→ WHAT YOU ARE ASKED TO DO: Retype each line below precisely and omit all images.

→ INPUT FOR THIS TASK:
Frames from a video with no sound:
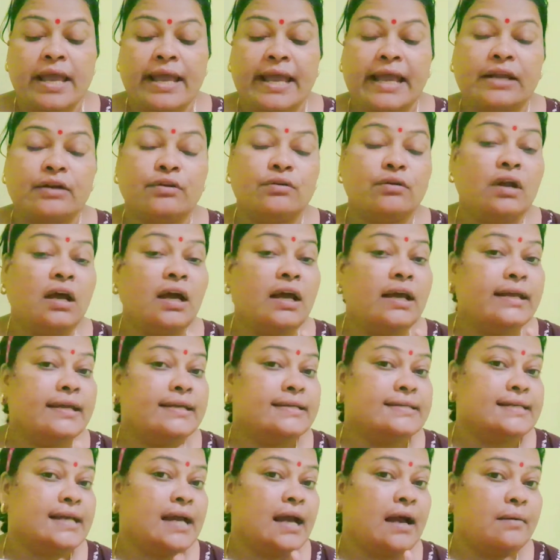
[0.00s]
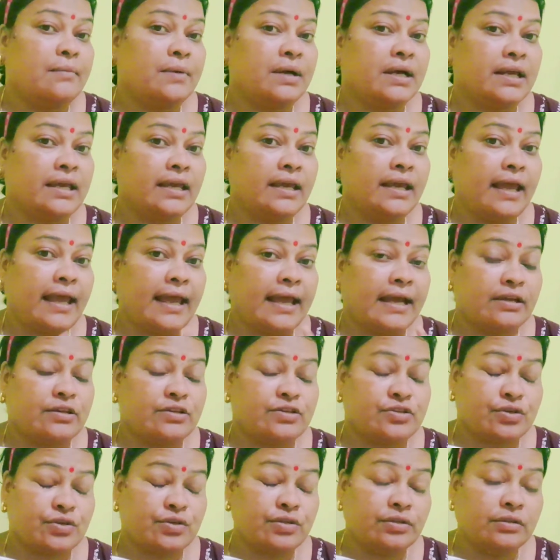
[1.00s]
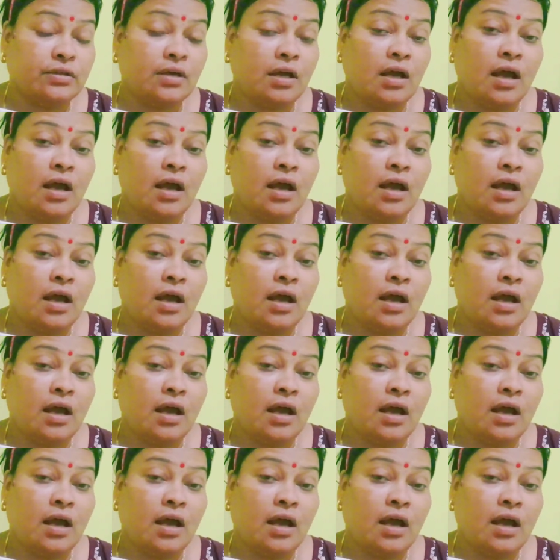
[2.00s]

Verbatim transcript: কেননা এটা আমাকে একজন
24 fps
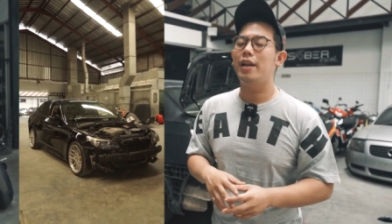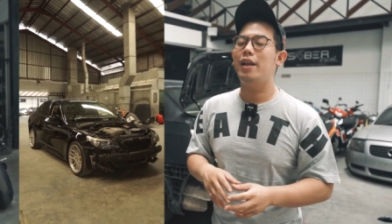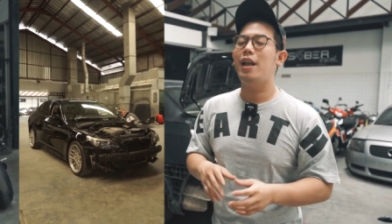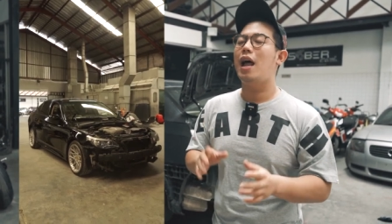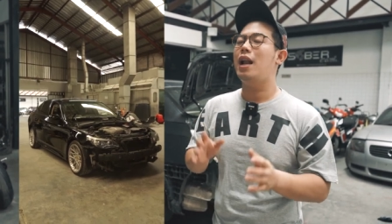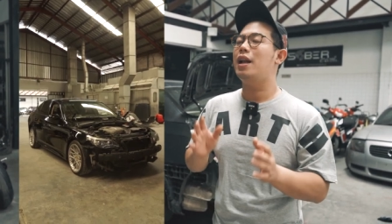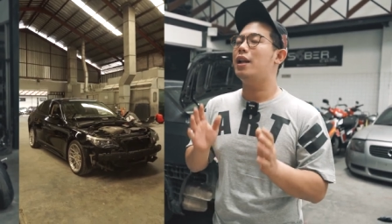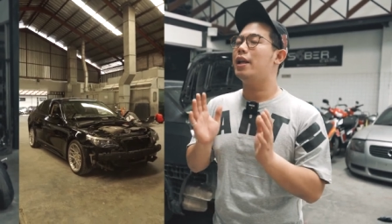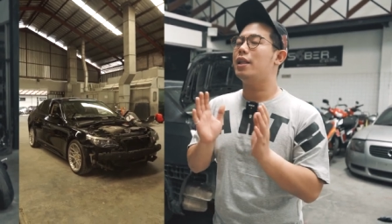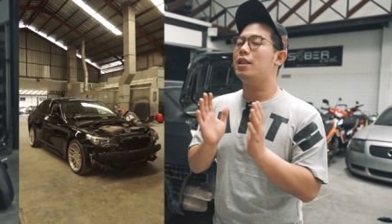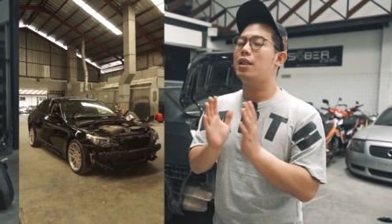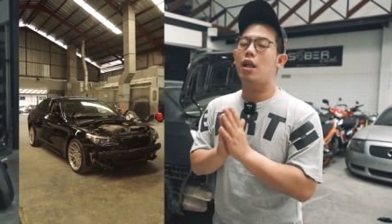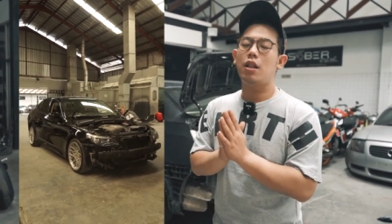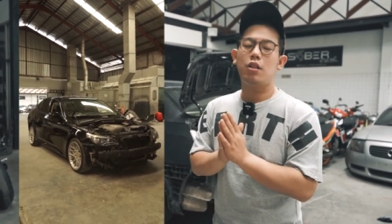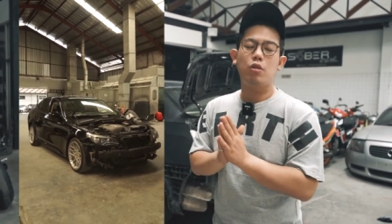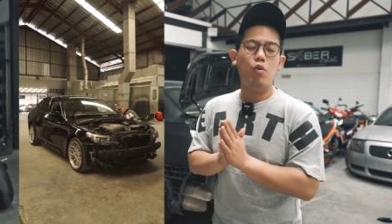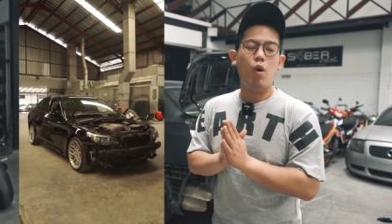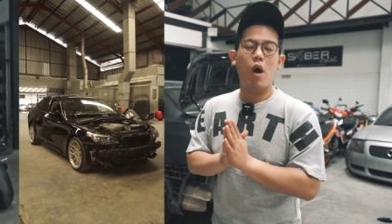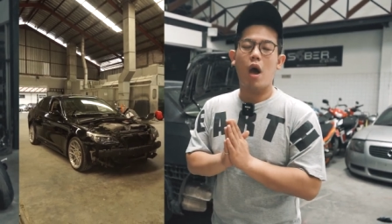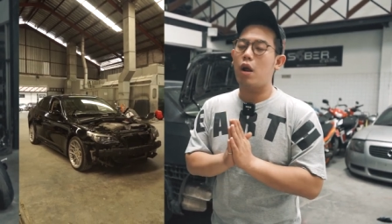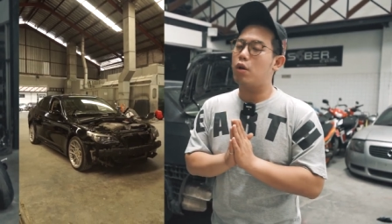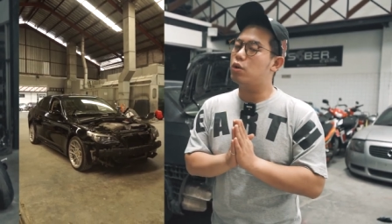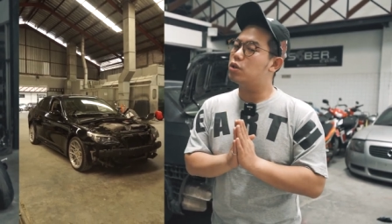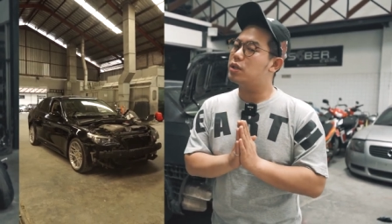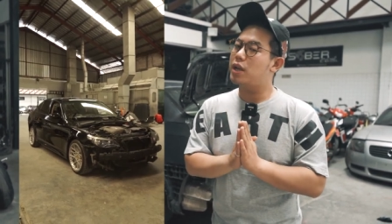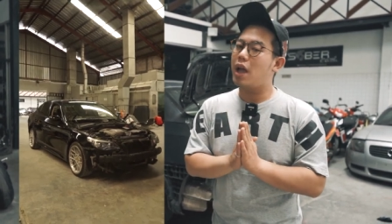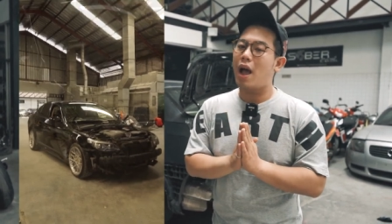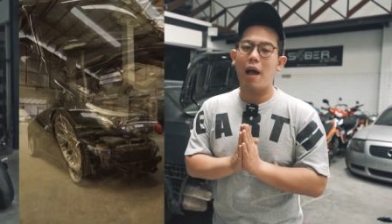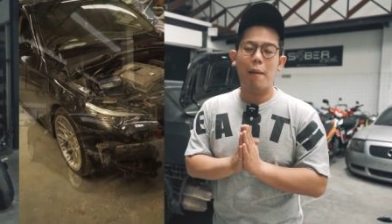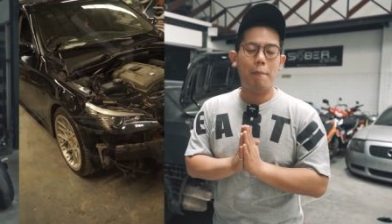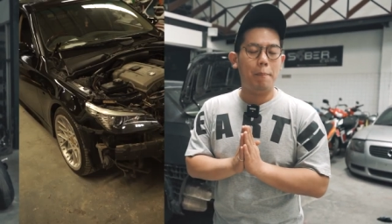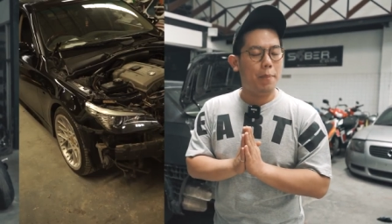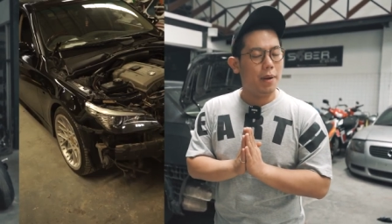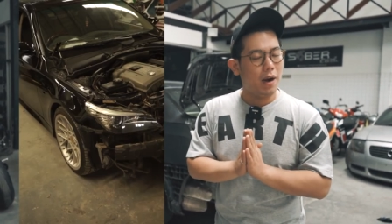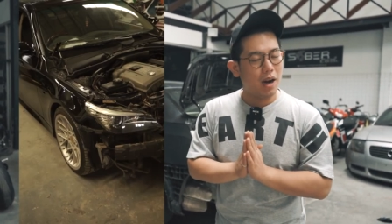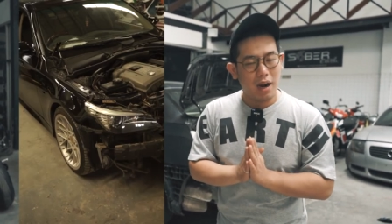dan kita itu harus yang
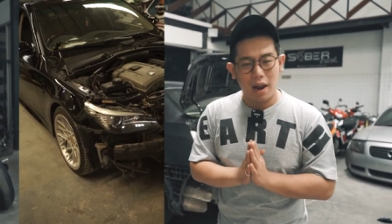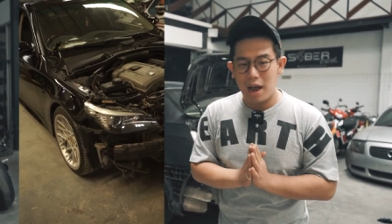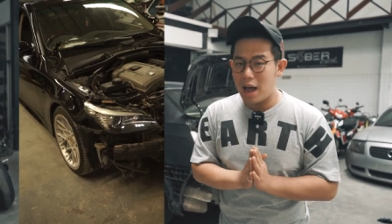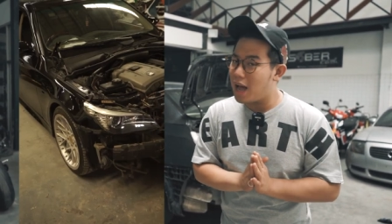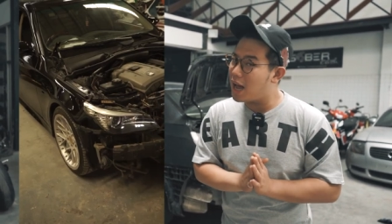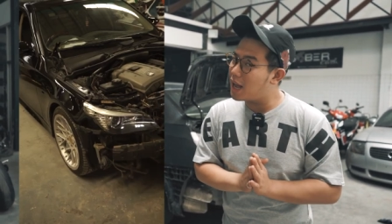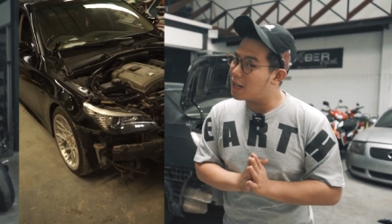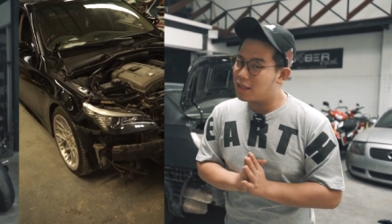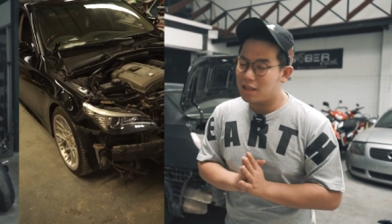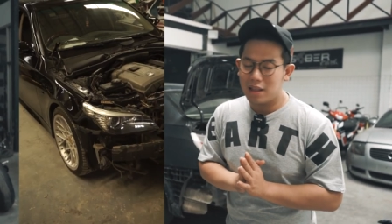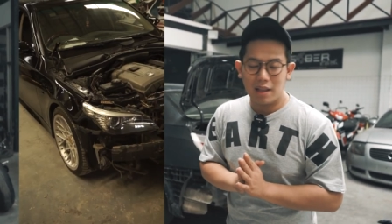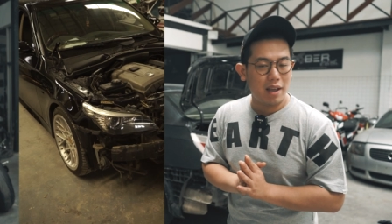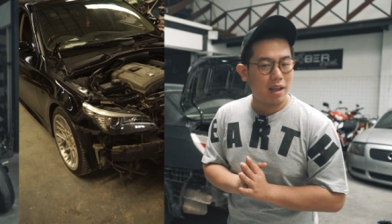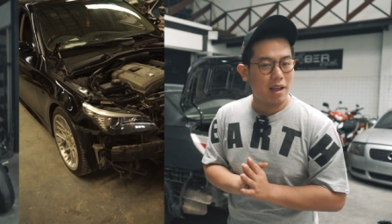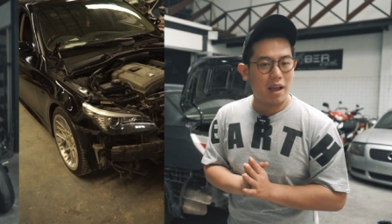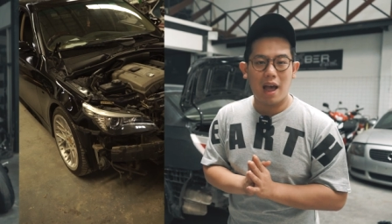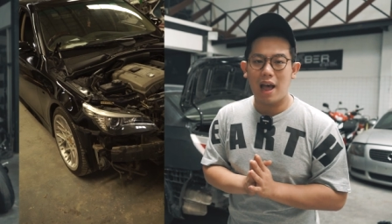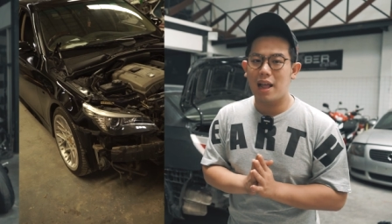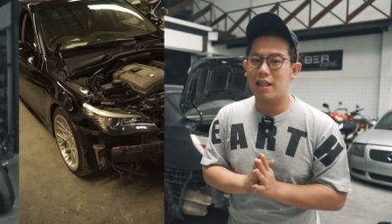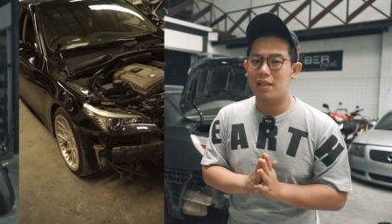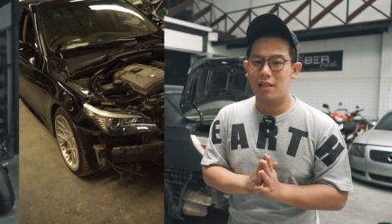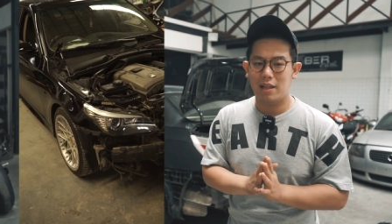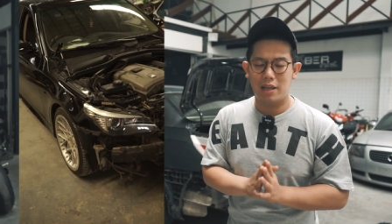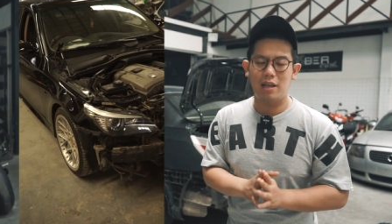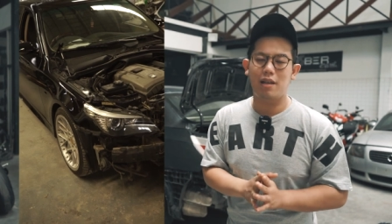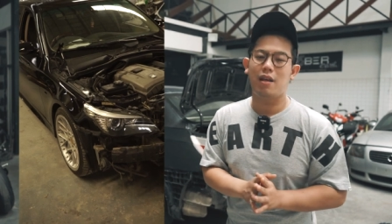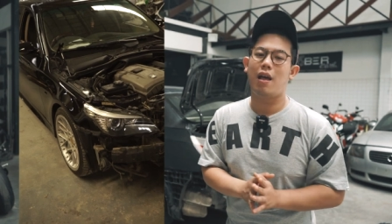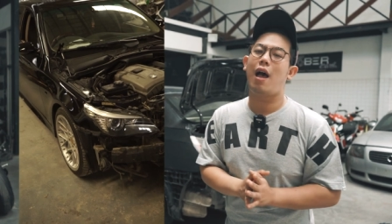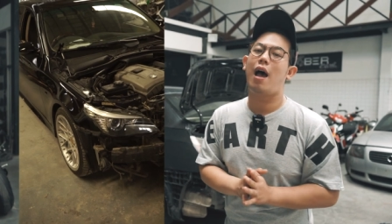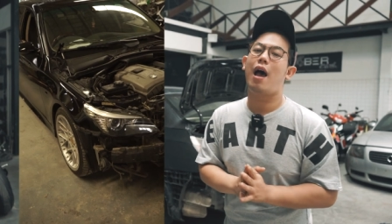berhati-hati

→ SOLUTION BELOW:
Frames from a video with no sound:
[0.00s]
[1.00s]
[2.00s]

Verbatim transcript: কেননা এটা আমাকে একজন
24 fps
dan kita itu harus yang
berhati-hati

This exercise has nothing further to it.